Thousands of young people, many with no political affiliation, no formal leadership, and no experience in organised activism, forced a nation to stop and listen.

What began as opposition to a Finance Bill quickly became something larger. A conversation about accountability. About trust. About governance. About a generation demanding a seat at the table in decisions that would shape its future.

The images from that day remain etched in our national memory. The crowds. The chants. The tear gas. The chaos. The shock of seeing protesters breach the precincts of Parliament. And the tragedy that followed, as lives were lost and many more were injured.

More than a year later, memorials are still being held. Families continue to seek justice. Discussions around compensation remain ongoing. The nation pauses to remember.

But anniversaries invite more than remembrance. They invite reflection.

Because the question today is not simply what happened on June 25.

The question is: what changed because of it?

The protests revealed a deep frustration among young Kenyans, not just with a tax proposal, but with a broader feeling of exclusion from decisions affecting their lives. They demanded transparency. Accountability. Respect. A government willing to listen rather than lecture.

Two years later, have those concerns been meaningfully addressed?

Has trust between citizens and institutions improved?

Have we become better at listening to one another before frustration spills into the streets?

Or have we simply moved on, waiting for the next crisis to remind us of the lessons we never fully learned?

Because there is a danger that comes with the passing of time.

Nations do not only fail through injustice. They can also fail through forgetting.

The greater risk is forgetting the questions that were being asked.

Questions about how power is exercised.

Questions about whether public participation genuinely shapes policy.

Questions about the relationship between citizens and the State.

Questions about whether young people are seen merely as beneficiaries of policy, or as partners in shaping it.

Compensation, where it is due, is important. Justice is important. Accountability is important.

But these alone cannot be the measure of whether we have honoured the significance of that moment.

Because a nation honours difficult chapters in its history not simply by remembering them, but by learning from them.

Let me end by saying this, how we memorialise this day has less to do with whether one agrees with protests or not, it invites us all to elevate ourselves beyond hollow political slogans. Somewhere along the way, we have reduced even this conversation into competing political camps. If you support the protests, you are assumed to belong to one side. If you question them, you are assigned to another.
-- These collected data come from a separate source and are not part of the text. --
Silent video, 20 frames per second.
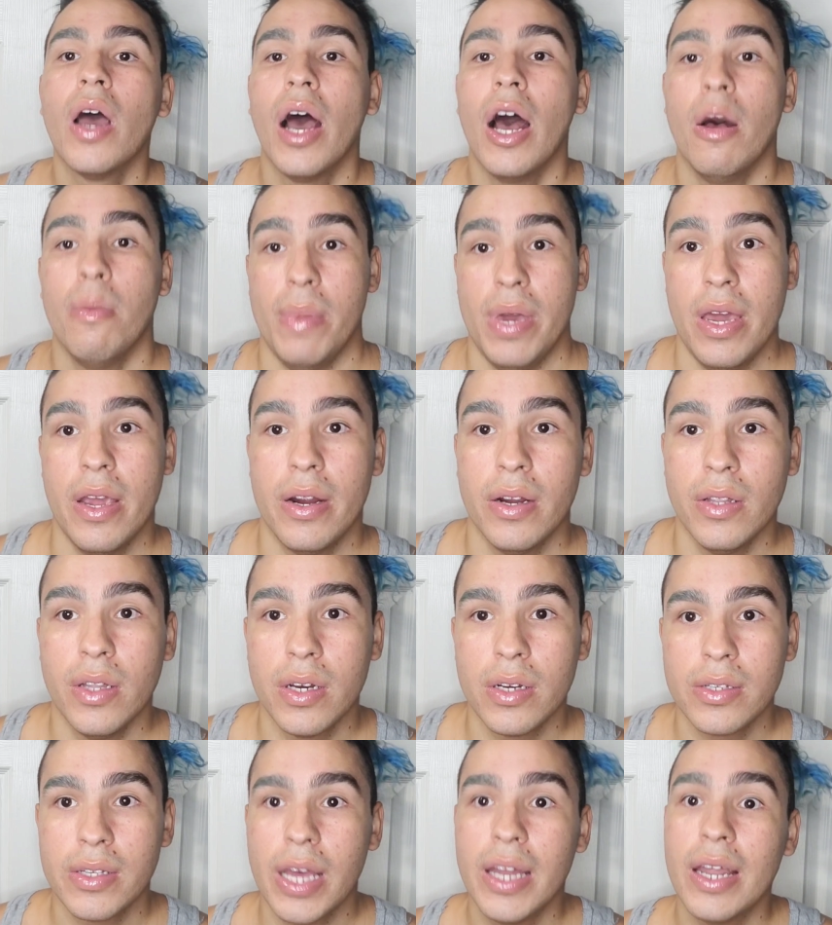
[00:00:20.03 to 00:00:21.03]
how my hair
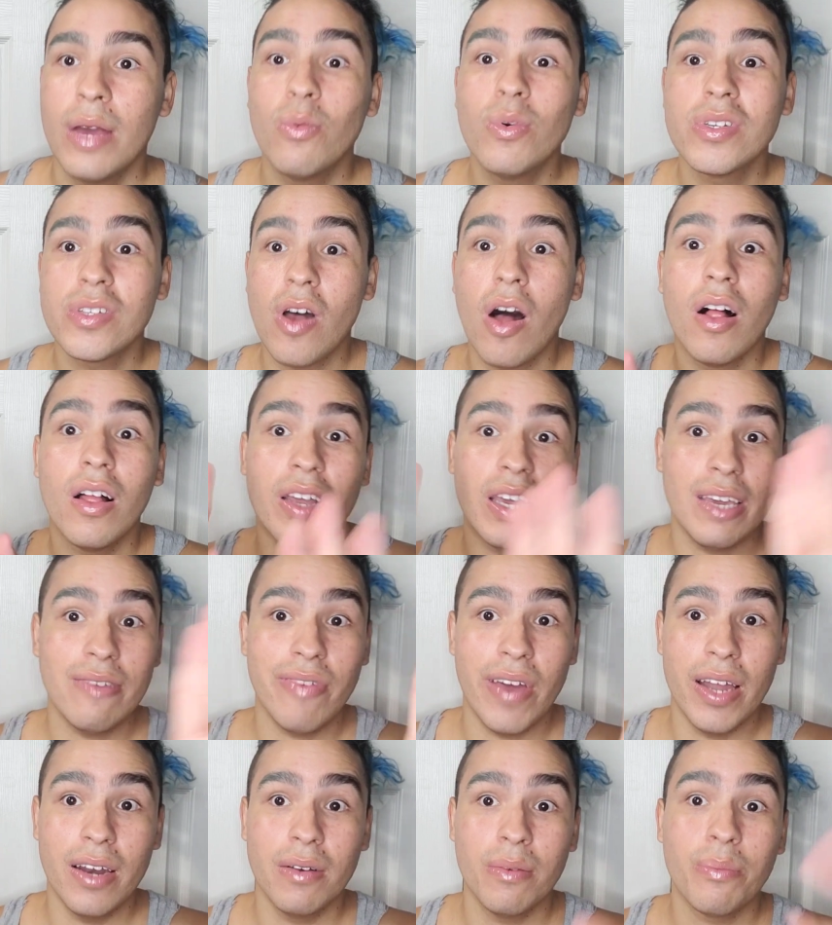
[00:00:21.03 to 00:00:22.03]
looks and it was all
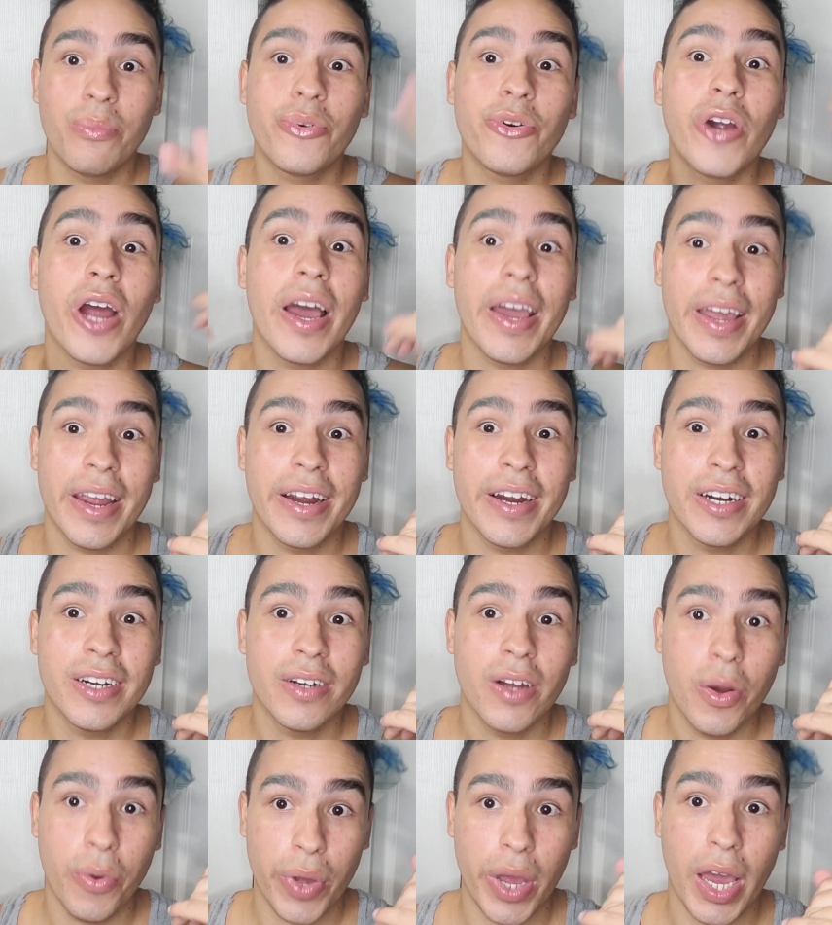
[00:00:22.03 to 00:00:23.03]
even
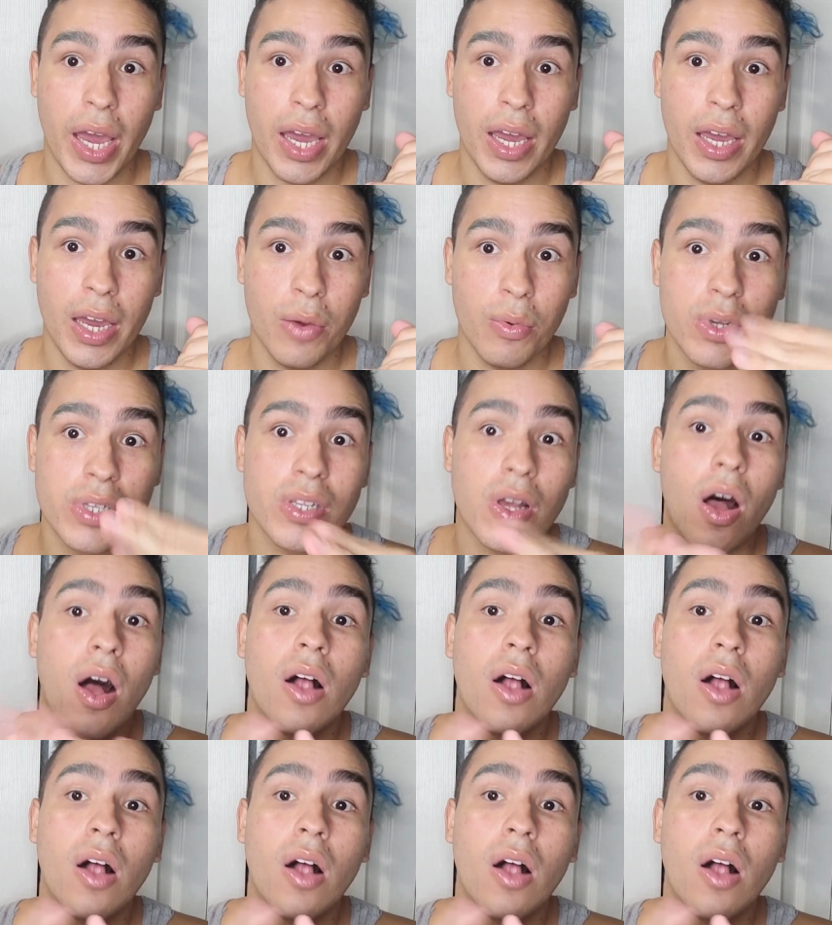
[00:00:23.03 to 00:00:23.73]
prior okay it was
But surely a moment as consequential as June 25 deserves more of us than choosing between slogans. It invites us all to think beyond the William Rutos, the Edwin Sifunas or the Rigathi Gachaguas of today. Kenya existed long before they did, and will certainly outlast them and us all. What we need to think about today is the space between memory and accountability.

I urge us all to resist treating anniversaries as moments of closure. They are checkpoints. Let June 25 this year and in all the years to come, present a moment for us to determine whether the concerns people brought to the streets have been addressed. Those are eternal questions that will be relevant today, tomorrow, and for generations to come.